What he got instead was flies.

Green bottle flies, drawn to the bait, buzzing around the cage in loose orbits. Entirely ordinary. He caught several, ran the standard checks, and confirmed they had no Activity whatsoever. Just flies.

Which was, in its own way, informative.

Not everything mutated. Some things came through unchanged.

Then the obvious follow-up question presented itself.

What if I fed them Activity-rich meat? Could I induce the mutation?

He found the idea genuinely exciting in a way that surprised him slightly. He pulled out a piece of Gnawrat meat that was on the edge of turning — still had some Activity left in it, just barely — and dropped it into a mesh container with five green bottle flies.

Then he stepped back and waited approximately zero seconds before acknowledging that this was going to take a very long time to produce any visible result.

The Plastic Rabbit had been eating Activity-rich meat for a week. Its ambient Activity output had increased by a barely measurable amount. His own accumulation, and Vajra’s, moved at the same glacial pace. The Activity didn’t rush for anyone.

He noted the experiment in the log and left it in the corner.


July 22nd.

The apocalypse had started on May 18th. Two months and four days.

He ran a mental audit.

Vajra’s Activity saturation still hadn’t hit 100% — the last few percent of non-metal components were stubbornly resistant. His own reserves were building, but slowly, fed by the Exchange link and whatever Activity-rich meat he could source. He didn’t have a baseline to compare himself against — no other survivors to exchange information with, no reference points for whether his progress was fast or slow by any external standard.

He decided not to worry about it.

As a human being, his advantage over the mutated creatures wasn’t strength or size — it was intelligence. The Burrowers, Gnawrats, and Fangwolves had all been running on instinct, and instinct had gotten every single one of them killed. Whatever Activity comprehension they’d developed, it wasn’t guided. His was. That gap mattered more than the rate of accumulation.

Besides — he had Vajra.

None of the creatures he’d encountered so far, up to and including the possible prehistoric crocodile, had actually breached Vajra’s armor. They’d bent it, scratched it, soaked it, and rolled it around a flooded plain for half a night, but they hadn’t gotten through.

The crocodile did leave a shadow, though. One he couldn’t quite shake.

A normal crocodile, mutated, had become something large enough to bat a thirty-ton truck around like a rubber ball. The logic extended uncomfortably in other directions. An elephant weighed three to five tons at baseline. A mammoth could hit twelve. If an elephant somewhere had undergone the same scale of mutation a crocodile apparently had —

Elephants are in Yunnan and Southeast Asia. Anhui doesn’t have elephants.

There’s a cattle-farming region around Tongling. And a Northeast tiger breeding facility.
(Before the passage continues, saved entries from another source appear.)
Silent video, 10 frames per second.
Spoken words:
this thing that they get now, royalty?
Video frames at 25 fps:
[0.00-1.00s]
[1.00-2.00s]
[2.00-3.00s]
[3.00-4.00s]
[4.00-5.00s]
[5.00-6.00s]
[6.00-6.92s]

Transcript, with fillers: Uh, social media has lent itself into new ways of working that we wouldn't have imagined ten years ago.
He was getting ahead of himself.

He pushed the thought aside, topped up the Plastic Rabbit’s food, checked on the flies, and made lunch. Gnawrat steak, pan-fried properly this time, with enough oil and patience to get the texture right. The meat was coarser than he would’ve preferred — something about the muscle fiber — but the flavor was decent. Reminded him vaguely of pork.

After lunch, a free hour. He put on music instead of a film and spread his Activity cores out on the floor in front of him.
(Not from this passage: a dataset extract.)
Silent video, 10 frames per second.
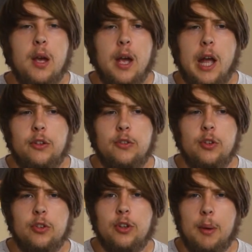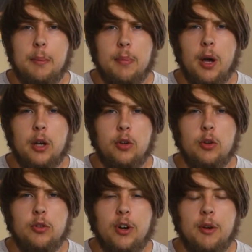It's just a
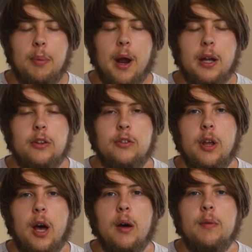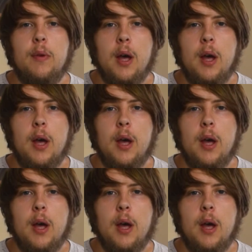good sort of practice to have.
Eleven Fangwolf fangs. Two Gnawrat incisors. One pair of Burrower mandibles.

The fang-knife incident had clarified something he’d been circling around for weeks: the Activity cores weren’t just structural features of the mutated creatures. They were leverage points. Concentrated Activity that could be redirected, channeled, used to enhance whatever they were embedded in.

The prehistoric crocodile had changed his threat assessment. He’d gone into the apocalypse confident in his firepower — slingshot, hand crossbow, composite bow, Type 64 replica, three high-pressure air rifles, improvised explosives on hand, and a full suite of close-combat tools. Against anything animal-sized, he’d been comfortable.

Against something that treated his truck as a chew toy, comfortable wasn’t the right word anymore.

The cores could fix that. He was going to upgrade his weapons.

He looked at what he had and started thinking about what he could build.